Spam filters have gotten better and better at identifying spam (I don’t know how to define it, but I know it when I see it?), and worse and worse at not identifying legitimate messages as spam. That is, lower false negatives, and higher false positives.
I like spam filtering
I have grown my own, evaluated industry approaches, and done so since the mid-1990s. I like the fact that I don’t have to look at it all, and it reduces denial of cognitive services (my brain) in favor of automation. It catches a lot of stuff I don’t want to see unless I feel like looking for it. But, like anything else, too much of a good thing…
But it’s gone too far
Modern spam filtering seems to have forgotten or ignored what was used for many years and successfully. They should put back in the rule-based systems as a starting point and only go to the other methods afterwards. Here are some rules they should use as a first pass filter:1
- If you send something to me, it is not spam when I send something back to you.
- Anything address I send to should be allowed to send to me, and if I specify an address as not allowed to send to me, I should not be allowed to send to it either.
- If you say emails from me are not spam, they are not!
- I have had examples of people who have explicitly identified emails from me as not being spam and whose spam filters have sent them to spam even then. An allow list should be allowed and followed!
- Even if 500 people say something or a sender is spam or a spammer, it doesn’t mean they are sending spam to everyone else.
- Spam listing services should be treated as only one parameter in a complex decision, and never be treated as authoritative sources. They tend to take a small number of reports where someone hit ‘spam’ because they didn’t want the email, instead of, for example, checking if there is a list removal URL and using it...
- No matter how many copies of the same content are sent over a short time period to different recipients, that does not make it spam.
- I have mailing lists with 30,000 email addresses and they are all people who have signed up or agreed in one way or another to get the emails. None of these should ever be indicated as spam, and of course, if they don’t want the emails, they can remove themselves.
- Just because a message is short, that does not make it spam.
- I very often answer with ‘Yes’ or ‘No’. Length is not an indicator of legitimacy.
1. For the purposes of this article, when I say something is or isn’t, should or should not, I am not stating “it is my opinion that…” in front of each one. These are only my opinions.
- Even if messages use words or sequences you don’t like, that doesn’t make it spam.
- If I use words on your bad list, that doesn’t make it spam. In fact, I have had many instances where I quoted examples of spam in my messages, and those messages are not spam either.
- Individual preferences count, but don’t guess you know what I want based on what I did or did not call spam before.

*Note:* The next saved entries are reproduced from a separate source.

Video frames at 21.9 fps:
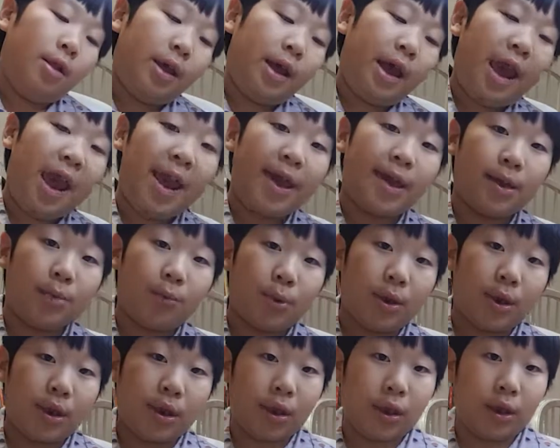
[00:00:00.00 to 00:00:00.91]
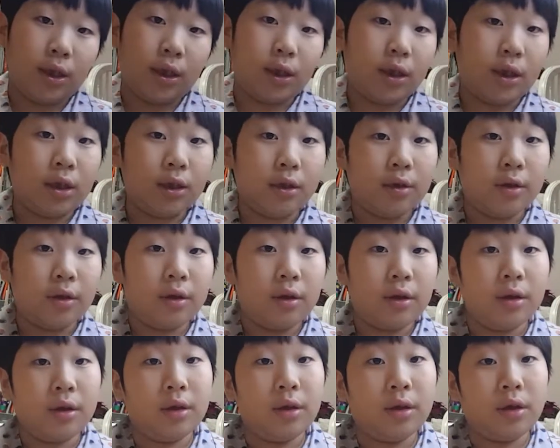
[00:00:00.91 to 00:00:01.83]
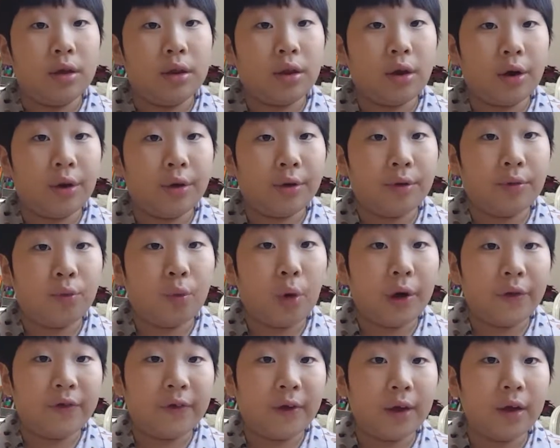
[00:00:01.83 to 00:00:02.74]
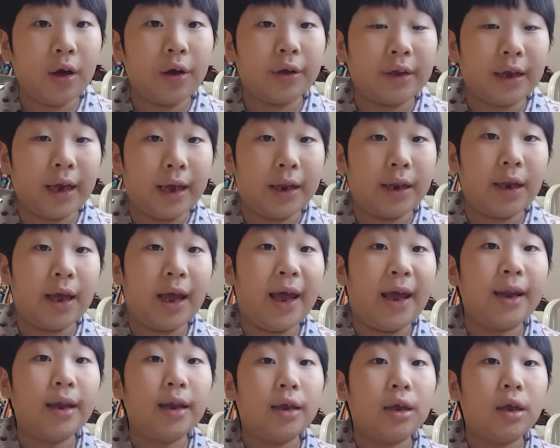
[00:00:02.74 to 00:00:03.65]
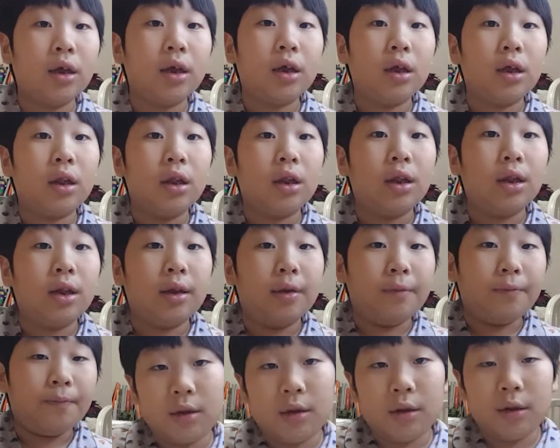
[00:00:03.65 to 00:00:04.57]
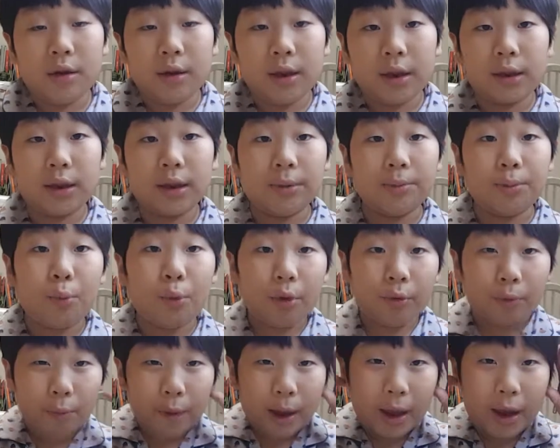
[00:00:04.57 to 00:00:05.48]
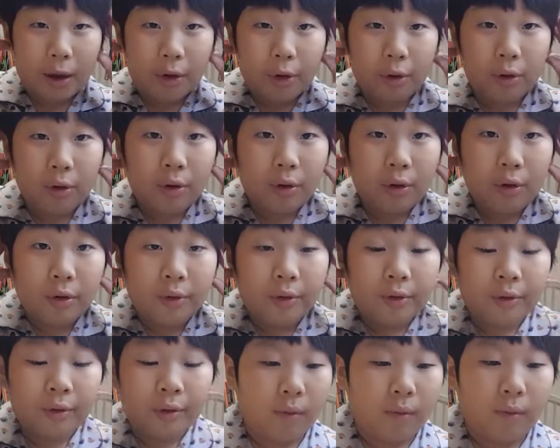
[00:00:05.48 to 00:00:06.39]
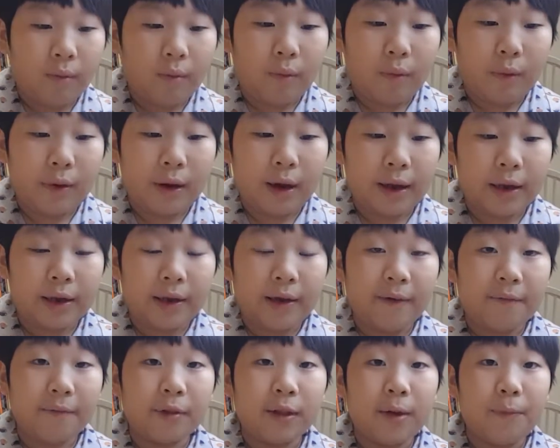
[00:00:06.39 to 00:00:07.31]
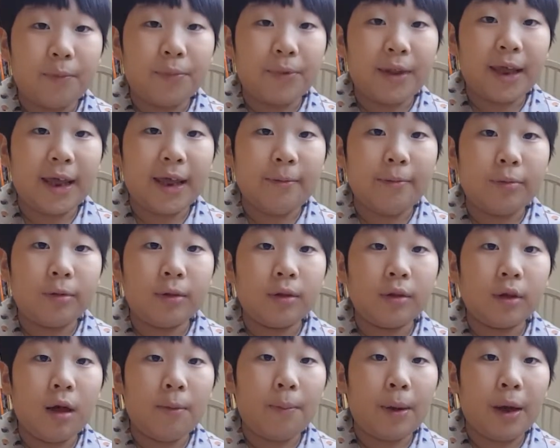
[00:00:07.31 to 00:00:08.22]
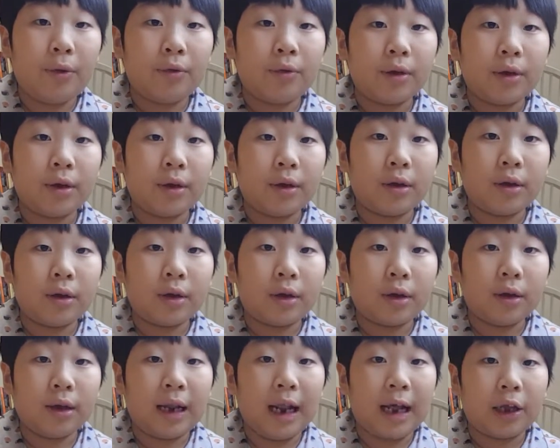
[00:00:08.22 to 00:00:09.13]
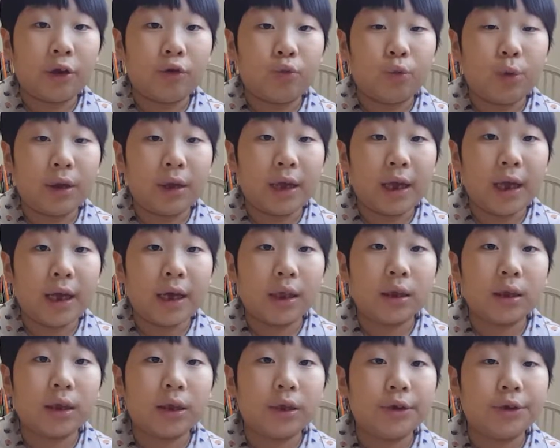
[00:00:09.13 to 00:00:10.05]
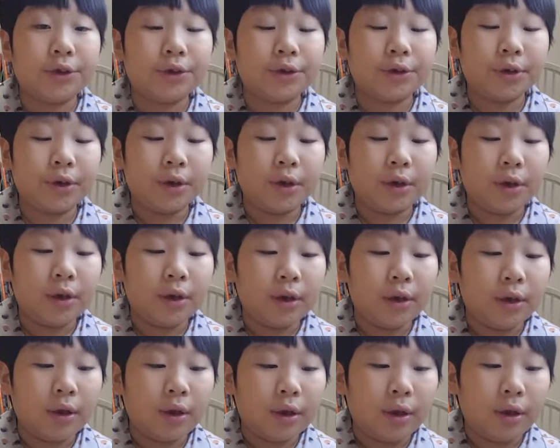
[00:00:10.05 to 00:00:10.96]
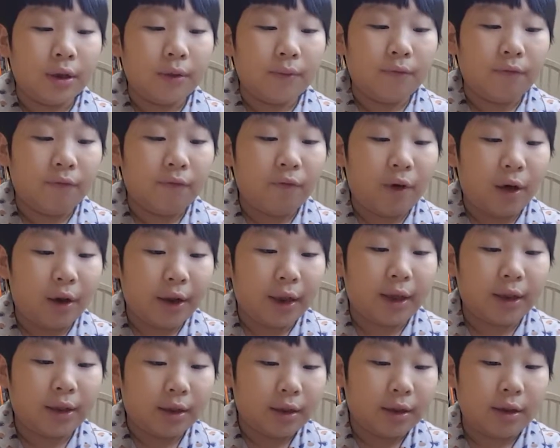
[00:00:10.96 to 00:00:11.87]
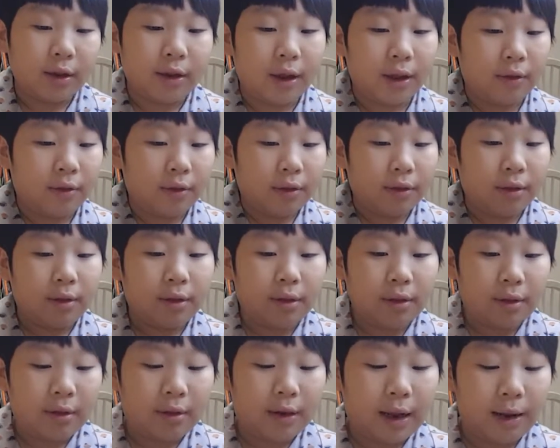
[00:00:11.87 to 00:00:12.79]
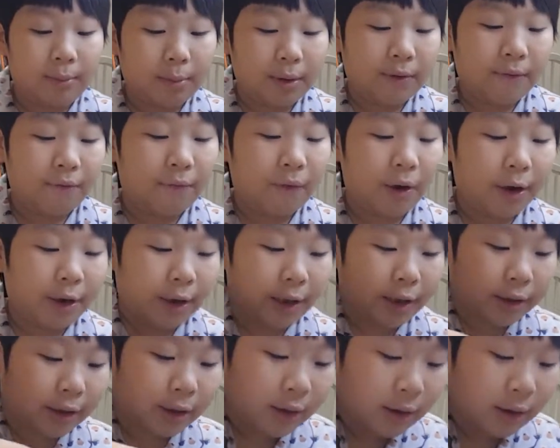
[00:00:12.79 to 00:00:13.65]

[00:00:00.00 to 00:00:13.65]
A, B, C. Start watching again and listen more well. Or I give some tips about good at doing English. Phonics, yes. I mean phonics.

- As I press the spam button on more and more on a domain that sends email from multiple addresses to multiple addresses, the system should learn that most common factors and use them as differentiators. But figuring out which of them are the real differentiators requires that you ask me instead of guessing with statistics.

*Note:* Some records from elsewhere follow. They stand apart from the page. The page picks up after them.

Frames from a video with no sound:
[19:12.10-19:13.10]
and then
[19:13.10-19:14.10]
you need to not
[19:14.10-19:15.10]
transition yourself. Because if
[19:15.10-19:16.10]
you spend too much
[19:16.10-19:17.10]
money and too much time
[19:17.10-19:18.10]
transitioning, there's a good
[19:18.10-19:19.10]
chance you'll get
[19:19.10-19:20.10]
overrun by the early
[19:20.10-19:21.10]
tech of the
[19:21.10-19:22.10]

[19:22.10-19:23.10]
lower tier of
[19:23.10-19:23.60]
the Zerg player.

- Spam should not be answered with spam.
- When I click spam on emails, the provider (Google in my case) should not send me an email telling me that one of my users has clicked the spam button. That’s just adding more crap to the crap. Be careful of positive feedback loops!
- Explain why you declared something spam and let me correct you.

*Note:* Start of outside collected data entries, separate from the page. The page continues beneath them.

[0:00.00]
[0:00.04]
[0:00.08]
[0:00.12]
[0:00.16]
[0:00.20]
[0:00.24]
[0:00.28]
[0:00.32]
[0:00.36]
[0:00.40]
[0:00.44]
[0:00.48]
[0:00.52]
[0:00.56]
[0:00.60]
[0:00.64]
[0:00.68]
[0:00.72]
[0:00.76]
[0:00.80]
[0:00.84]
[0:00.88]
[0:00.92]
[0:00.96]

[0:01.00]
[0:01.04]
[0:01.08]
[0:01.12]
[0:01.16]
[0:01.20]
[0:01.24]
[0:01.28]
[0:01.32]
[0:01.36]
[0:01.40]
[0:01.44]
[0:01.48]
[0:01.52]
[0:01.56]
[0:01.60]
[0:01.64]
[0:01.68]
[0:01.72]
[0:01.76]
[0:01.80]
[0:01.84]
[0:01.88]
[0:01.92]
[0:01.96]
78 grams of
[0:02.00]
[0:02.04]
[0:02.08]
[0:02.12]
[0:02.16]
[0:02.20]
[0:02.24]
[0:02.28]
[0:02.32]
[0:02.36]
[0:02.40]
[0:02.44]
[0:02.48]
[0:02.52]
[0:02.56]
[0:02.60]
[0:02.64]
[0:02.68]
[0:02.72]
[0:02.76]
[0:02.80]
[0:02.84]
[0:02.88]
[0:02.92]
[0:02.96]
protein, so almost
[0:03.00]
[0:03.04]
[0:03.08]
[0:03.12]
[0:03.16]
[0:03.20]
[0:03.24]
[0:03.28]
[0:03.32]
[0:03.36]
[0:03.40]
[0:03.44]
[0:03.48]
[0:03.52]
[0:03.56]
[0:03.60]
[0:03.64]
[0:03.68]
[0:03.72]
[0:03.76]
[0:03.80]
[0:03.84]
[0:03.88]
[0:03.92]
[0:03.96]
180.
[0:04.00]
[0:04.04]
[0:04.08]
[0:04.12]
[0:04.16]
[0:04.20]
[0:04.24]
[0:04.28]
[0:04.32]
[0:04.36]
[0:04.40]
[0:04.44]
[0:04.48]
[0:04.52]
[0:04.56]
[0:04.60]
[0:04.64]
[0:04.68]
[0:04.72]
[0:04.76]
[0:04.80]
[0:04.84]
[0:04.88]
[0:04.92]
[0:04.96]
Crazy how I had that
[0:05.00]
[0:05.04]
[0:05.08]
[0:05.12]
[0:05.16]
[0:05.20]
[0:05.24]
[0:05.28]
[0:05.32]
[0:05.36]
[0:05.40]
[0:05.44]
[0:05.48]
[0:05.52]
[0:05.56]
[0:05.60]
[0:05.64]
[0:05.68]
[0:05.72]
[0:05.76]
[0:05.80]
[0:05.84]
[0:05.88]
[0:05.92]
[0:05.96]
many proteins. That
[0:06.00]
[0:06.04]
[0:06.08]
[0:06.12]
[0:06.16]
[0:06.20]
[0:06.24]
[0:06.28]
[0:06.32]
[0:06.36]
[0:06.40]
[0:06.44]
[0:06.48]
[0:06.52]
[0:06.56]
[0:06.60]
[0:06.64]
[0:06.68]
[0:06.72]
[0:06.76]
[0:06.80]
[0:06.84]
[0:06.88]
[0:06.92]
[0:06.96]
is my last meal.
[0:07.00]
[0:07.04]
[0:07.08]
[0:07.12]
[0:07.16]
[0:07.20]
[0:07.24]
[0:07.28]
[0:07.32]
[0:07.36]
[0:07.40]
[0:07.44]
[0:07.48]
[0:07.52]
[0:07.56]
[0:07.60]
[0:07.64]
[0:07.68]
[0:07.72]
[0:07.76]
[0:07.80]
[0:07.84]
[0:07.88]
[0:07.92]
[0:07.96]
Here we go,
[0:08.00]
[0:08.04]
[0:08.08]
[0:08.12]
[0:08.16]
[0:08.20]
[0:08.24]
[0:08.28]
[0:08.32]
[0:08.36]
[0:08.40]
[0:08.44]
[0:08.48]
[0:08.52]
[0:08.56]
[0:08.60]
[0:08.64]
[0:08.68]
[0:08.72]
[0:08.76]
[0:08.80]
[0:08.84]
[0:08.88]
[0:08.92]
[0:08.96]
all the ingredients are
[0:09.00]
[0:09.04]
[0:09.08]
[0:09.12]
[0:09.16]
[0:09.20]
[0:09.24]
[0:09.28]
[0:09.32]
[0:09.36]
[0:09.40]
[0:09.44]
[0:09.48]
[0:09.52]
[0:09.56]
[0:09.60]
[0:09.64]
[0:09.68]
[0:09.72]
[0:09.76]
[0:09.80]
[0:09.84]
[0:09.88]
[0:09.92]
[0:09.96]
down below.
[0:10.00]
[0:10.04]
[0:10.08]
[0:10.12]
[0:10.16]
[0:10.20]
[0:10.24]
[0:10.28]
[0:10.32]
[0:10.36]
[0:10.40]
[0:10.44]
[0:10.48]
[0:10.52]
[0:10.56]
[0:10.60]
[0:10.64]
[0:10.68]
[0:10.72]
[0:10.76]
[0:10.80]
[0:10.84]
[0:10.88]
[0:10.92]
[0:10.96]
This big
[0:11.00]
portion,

- Everything identified as spam should have the reasoning behind it made transparent to the recipient. And the recipient should be able to adjust the legitimate reasons to identify it as spam or not, so the user gets to choose – any time they want, and not as forced by the provider.
- One person’s garbage is another person’s gold.
- Different strokes for different folks. Spam is not one size fits all. In fact, it’s not even one size fits me. It is the recipients AND senders you are serving, not yourself, and not only the recipients. YOU don’t know what’s best for ME.
Conclusions
The spam filtering world has gone too far away from its roots in that:
- It no longer pays attention to obvious indicators of legitimate email, producing excessive false positives.
- It ignores obvious indicators of spam, like that emails from the same sending domain to the same recipient (or groups of them) previously marked as spam repeatedly.
- It ignores user preferences or makes them less than simple to express.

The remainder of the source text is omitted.